## Task:
Word for word, write out all the entries below, omitting every picture.

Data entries
⟨
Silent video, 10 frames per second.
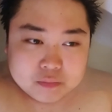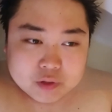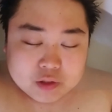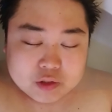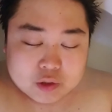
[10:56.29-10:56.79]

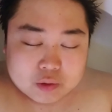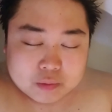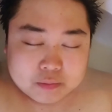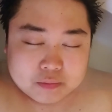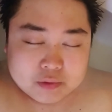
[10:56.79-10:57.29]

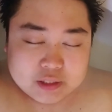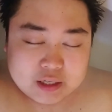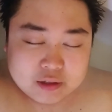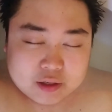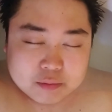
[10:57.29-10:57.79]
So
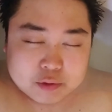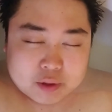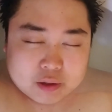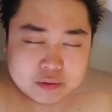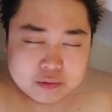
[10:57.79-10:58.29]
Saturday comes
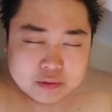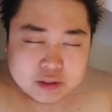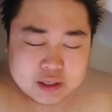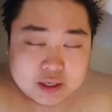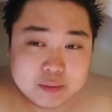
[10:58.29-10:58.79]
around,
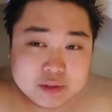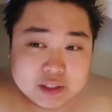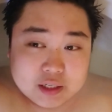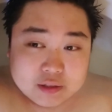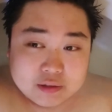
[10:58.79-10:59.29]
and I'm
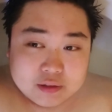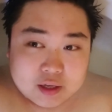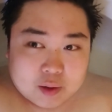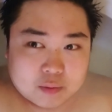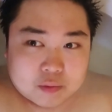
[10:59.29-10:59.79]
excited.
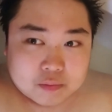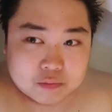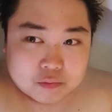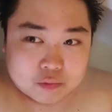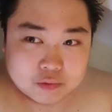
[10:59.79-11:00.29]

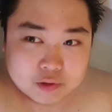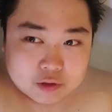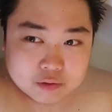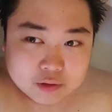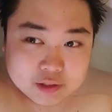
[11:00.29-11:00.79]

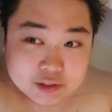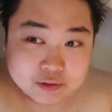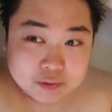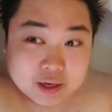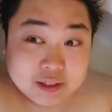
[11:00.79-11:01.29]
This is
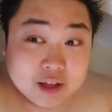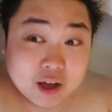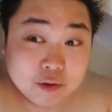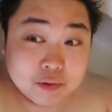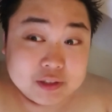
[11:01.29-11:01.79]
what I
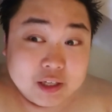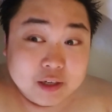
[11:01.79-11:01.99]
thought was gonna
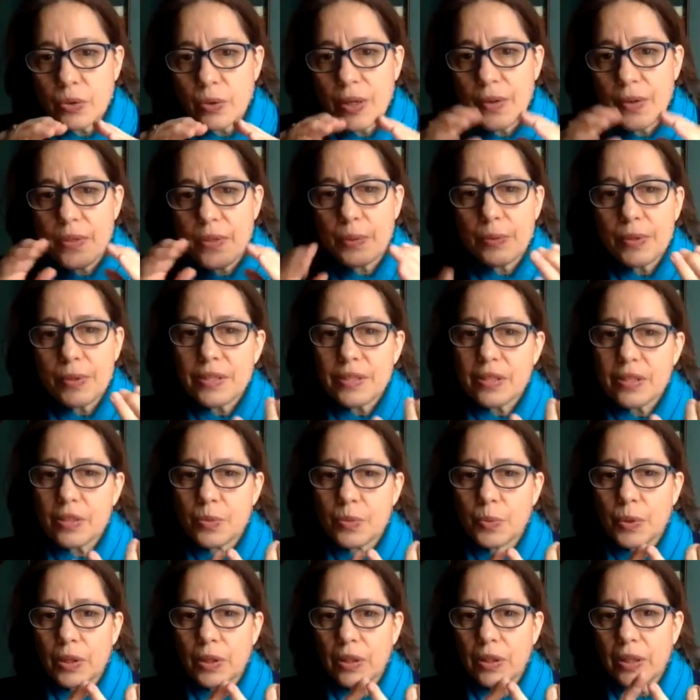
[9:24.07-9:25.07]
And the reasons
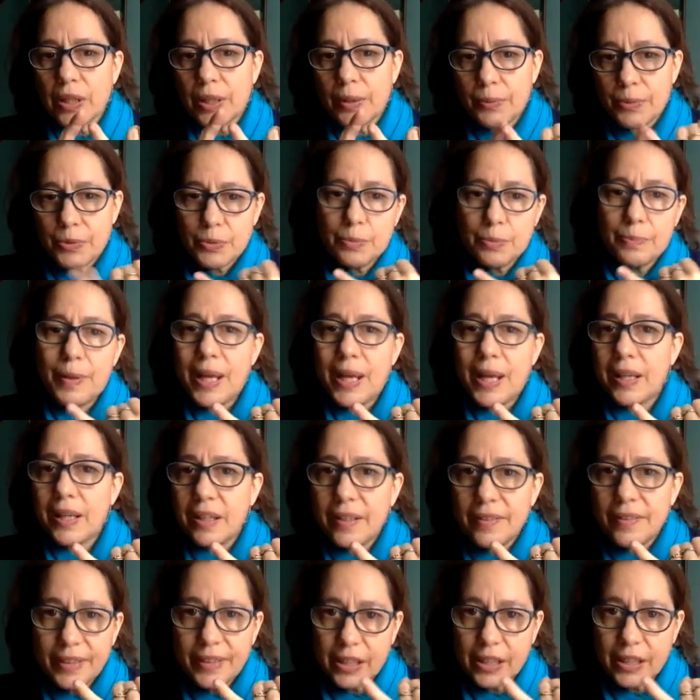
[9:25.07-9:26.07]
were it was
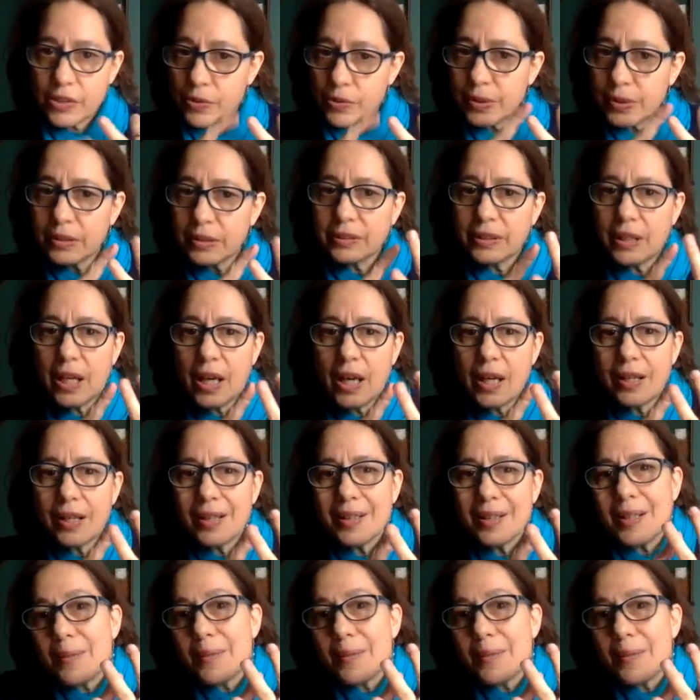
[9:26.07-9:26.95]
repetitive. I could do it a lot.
⟩
## The completed task:
Silent video, 10 frames per second.
[10:56.29-10:56.79]

[10:56.79-10:57.29]

[10:57.29-10:57.79]
So
[10:57.79-10:58.29]
Saturday comes
[10:58.29-10:58.79]
around,
[10:58.79-10:59.29]
and I'm
[10:59.29-10:59.79]
excited.
[10:59.79-11:00.29]

[11:00.29-11:00.79]

[11:00.79-11:01.29]
This is
[11:01.29-11:01.79]
what I
[11:01.79-11:01.99]
thought was gonna
[9:24.07-9:25.07]
And the reasons
[9:25.07-9:26.07]
were it was
[9:26.07-9:26.95]
repetitive. I could do it a lot.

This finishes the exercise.